Implications and Future Directions
- Practical: Community-centered rubric design produces more valid, culturally-aligned metrics for AI representation in low-data or marginalized domains, surfacing model-specific limitations that industrial benchmarks miss. However, the automation pipeline (MLLM-as-a-judge) requires substantial iteration and prompt engineering; criteria reliant on complex or ambiguous visual relationships remain a bottleneck.
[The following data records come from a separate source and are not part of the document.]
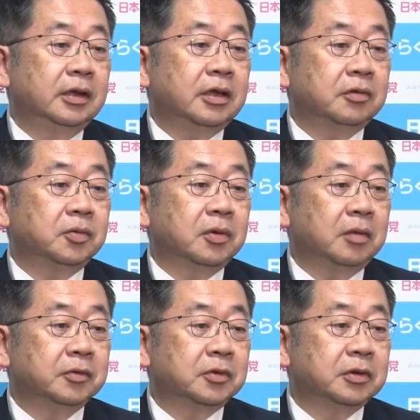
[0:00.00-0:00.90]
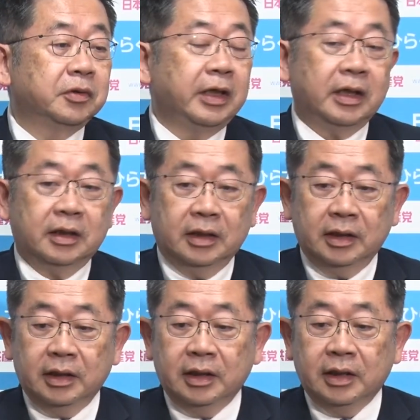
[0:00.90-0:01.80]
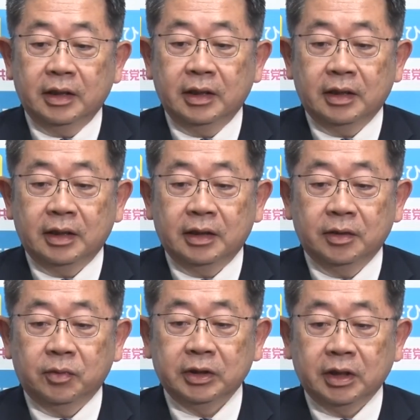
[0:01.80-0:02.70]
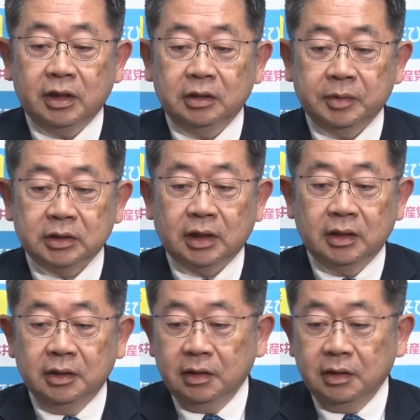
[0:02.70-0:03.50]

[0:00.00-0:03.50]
で各党からもそれぞれ、えー、ご意見がありました。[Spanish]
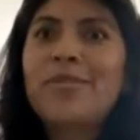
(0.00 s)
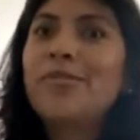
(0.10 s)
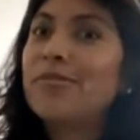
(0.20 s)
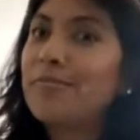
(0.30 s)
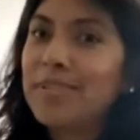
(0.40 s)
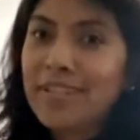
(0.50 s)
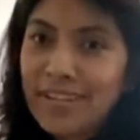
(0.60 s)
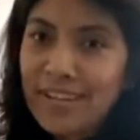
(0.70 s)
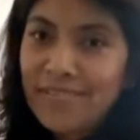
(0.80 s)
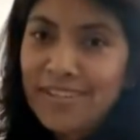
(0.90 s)
y yo me
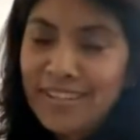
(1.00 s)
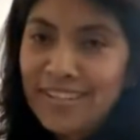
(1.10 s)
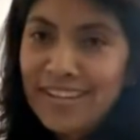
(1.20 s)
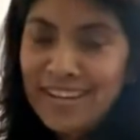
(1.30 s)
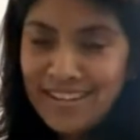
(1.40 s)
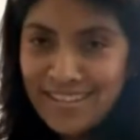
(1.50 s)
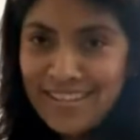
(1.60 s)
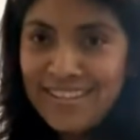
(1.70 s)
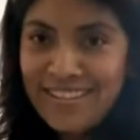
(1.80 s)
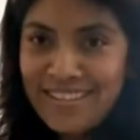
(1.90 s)
negaba a
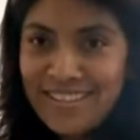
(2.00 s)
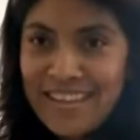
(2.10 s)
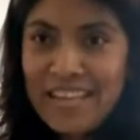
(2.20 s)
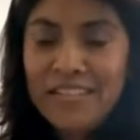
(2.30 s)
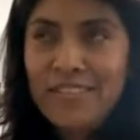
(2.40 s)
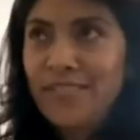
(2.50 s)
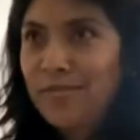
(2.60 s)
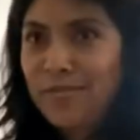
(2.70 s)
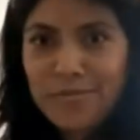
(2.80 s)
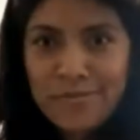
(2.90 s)
creer, a decir
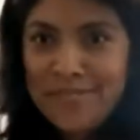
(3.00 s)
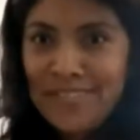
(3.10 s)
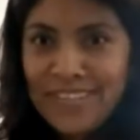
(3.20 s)
no.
- Theoretical: The separation of systematization from operationalization allows for a division of labor between community epistemic authority and technical implementation, aligning with recent calls for participatory AI and social science–informed evaluation [adelazuarda2024towards, rahman2025just, wallach2025position].
- Future AI Development: The framework provides a foundation for scalable, context-sensitive evaluation pipelines, with important lessons for interventions ranging from rubric bootstrapping via LLMs to hybrid, iterative human-in-the-loop designs [pan2024human, gabreegziabher2024metricmate]. However, true pluralism and participatory measurement may require fundamentally new approaches to accommodate contested or non-binary notions of representation [sorensen2024roadmap, hall2025human].
Conclusion
This paper offers a rigorous, empirically grounded methodology for integrating community expertise into quantitative AI evaluation by systematizing cultural appropriateness through context-driven rubrics. The approach exposes the limitations of automated criteria generation and reveals both the promise and bottlenecks in automating community-defined evaluation through MLLMs. These results are critical for practitioners committed to responsible, inclusive AI evaluation—especially for domains, communities, and artifacts that elude standard benchmarks—by foregrounding validity, transparency, and stakeholder alignment in AI measurement processes.